Es waren laut Kriessler ursprünglich Dienste für 2155 Apotheken in Baden-Württemberg zu planen; derzeit seien es nur noch 2127 Betriebe. »Wir konnten im Vergleich zum Vorjahr etwa 9000 Dienste einsparen.« Einzelne Apotheken mussten jedoch mehr Dienste leisten und es habe auch Kritik aus dem Berufsstand gegeben.

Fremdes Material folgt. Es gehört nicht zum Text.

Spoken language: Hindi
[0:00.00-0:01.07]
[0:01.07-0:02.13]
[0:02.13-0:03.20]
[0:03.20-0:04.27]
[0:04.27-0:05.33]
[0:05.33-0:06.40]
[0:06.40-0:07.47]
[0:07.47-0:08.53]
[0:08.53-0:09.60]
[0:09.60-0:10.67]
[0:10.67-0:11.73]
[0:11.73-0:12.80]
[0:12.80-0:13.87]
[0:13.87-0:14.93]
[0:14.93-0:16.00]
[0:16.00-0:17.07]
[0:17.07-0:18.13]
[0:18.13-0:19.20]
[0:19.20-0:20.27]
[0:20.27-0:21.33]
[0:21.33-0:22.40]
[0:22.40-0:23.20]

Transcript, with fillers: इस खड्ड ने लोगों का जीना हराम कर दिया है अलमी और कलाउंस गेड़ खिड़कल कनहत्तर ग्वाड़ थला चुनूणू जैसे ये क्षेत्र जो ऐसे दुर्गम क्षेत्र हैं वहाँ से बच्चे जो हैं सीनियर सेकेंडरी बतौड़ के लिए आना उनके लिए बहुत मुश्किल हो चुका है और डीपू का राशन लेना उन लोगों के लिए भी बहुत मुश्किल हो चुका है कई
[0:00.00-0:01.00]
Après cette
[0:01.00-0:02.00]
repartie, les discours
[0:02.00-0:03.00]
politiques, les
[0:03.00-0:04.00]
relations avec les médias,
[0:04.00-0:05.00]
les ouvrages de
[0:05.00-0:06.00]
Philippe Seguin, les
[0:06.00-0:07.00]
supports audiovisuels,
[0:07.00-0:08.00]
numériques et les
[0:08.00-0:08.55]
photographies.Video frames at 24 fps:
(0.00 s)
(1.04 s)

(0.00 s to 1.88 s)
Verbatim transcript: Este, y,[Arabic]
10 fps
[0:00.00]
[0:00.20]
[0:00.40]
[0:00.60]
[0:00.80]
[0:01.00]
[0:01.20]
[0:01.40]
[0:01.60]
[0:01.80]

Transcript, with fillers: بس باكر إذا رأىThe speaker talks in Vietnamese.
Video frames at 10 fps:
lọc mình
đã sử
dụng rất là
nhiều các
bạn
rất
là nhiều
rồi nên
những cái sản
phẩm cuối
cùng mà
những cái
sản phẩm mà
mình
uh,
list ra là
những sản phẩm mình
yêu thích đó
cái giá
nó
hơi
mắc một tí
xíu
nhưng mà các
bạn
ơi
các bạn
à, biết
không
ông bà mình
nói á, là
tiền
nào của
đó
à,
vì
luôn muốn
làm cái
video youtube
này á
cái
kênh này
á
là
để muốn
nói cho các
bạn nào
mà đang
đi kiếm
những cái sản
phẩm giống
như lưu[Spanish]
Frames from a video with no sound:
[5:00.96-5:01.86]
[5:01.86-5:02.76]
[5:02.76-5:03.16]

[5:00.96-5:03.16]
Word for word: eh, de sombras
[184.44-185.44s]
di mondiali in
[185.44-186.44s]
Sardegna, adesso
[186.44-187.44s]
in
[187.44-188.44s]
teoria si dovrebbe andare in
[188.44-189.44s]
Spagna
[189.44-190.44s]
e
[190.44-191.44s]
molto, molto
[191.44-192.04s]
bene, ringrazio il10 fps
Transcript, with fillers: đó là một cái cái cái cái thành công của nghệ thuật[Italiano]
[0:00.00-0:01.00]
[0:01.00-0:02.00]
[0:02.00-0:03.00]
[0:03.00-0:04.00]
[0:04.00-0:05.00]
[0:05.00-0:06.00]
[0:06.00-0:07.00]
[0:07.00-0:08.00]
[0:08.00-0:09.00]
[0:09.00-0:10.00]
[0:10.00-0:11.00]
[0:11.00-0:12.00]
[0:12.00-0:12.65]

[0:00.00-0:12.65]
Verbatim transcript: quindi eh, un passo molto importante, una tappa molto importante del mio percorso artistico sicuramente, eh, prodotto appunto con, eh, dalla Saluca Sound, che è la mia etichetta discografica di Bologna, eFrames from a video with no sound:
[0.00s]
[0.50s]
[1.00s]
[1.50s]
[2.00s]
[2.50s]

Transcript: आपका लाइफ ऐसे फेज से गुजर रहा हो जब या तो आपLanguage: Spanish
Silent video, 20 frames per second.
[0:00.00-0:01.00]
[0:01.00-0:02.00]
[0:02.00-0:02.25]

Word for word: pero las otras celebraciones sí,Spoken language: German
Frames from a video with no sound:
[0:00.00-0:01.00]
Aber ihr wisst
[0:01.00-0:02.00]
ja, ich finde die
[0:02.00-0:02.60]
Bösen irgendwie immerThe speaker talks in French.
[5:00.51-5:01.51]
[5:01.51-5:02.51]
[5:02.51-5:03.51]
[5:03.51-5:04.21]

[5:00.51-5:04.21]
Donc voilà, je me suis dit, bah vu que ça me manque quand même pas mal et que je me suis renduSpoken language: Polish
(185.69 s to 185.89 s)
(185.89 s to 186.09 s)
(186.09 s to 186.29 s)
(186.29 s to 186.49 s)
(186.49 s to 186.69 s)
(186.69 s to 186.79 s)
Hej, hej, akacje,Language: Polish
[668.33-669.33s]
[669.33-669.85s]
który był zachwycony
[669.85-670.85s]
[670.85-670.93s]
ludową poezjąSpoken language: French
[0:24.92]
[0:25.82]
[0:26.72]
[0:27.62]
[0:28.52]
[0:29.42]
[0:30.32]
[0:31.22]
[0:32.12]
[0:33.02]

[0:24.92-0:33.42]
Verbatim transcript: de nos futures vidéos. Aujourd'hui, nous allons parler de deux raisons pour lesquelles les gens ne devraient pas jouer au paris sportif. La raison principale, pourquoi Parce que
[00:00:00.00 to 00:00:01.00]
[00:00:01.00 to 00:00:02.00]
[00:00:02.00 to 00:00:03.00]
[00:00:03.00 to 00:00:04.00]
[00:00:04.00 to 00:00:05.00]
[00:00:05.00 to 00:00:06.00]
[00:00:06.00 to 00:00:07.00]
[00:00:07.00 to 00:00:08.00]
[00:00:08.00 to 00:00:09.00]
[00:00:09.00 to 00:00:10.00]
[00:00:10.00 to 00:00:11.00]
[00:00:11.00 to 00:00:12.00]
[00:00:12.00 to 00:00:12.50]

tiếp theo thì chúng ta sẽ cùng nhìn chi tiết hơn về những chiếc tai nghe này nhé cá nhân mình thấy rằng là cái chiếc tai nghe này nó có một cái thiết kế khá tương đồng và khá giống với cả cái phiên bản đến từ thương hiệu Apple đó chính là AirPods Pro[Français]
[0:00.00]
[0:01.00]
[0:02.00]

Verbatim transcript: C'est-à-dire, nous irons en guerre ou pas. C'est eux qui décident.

Im deutschlandweiten Vergleich schneide Baden-Württemberg mit maximal 29 Diensten/Jahr gut ab, zeigte Kriessler auf. »Im Vergleich zum Durchschnitt 2023 sank die Zahl der Dienste um 24 Prozent.«
Aus der Bevölkerung sei keine nennenswerte Kritik gekommen, allenfalls einzelne Beschwerden über Apotheken, »aber nicht viel mehr als früher«. In 95 Prozent der Fälle finde ein Patient innerhalb von 20 km eine Notdienstapotheke; durchschnittlich seien es 8 km.
Derzeit würden die Planungssoftware für das Jahr 2026 weiterentwickelt und der Algorithmus überarbeitet. Als Ziele nannte Kriessler unter anderem eine gleichmäßigere Verteilung der Dienste auf verschiedene Wochentage sowie innerhalb eines Monats und eine gleichmäßigere Verteilung der Notdienste zu den Nachbarapotheken. Die Abstände der Dienste sollten auf sieben Tage erweitert werden.
Der Plan 2026 soll nach den Sommerferien versandt werden; nach der Tauschphase werde Mitte bis Ende Oktober die Anordnung der Dienste versandt, sagte Kriessler.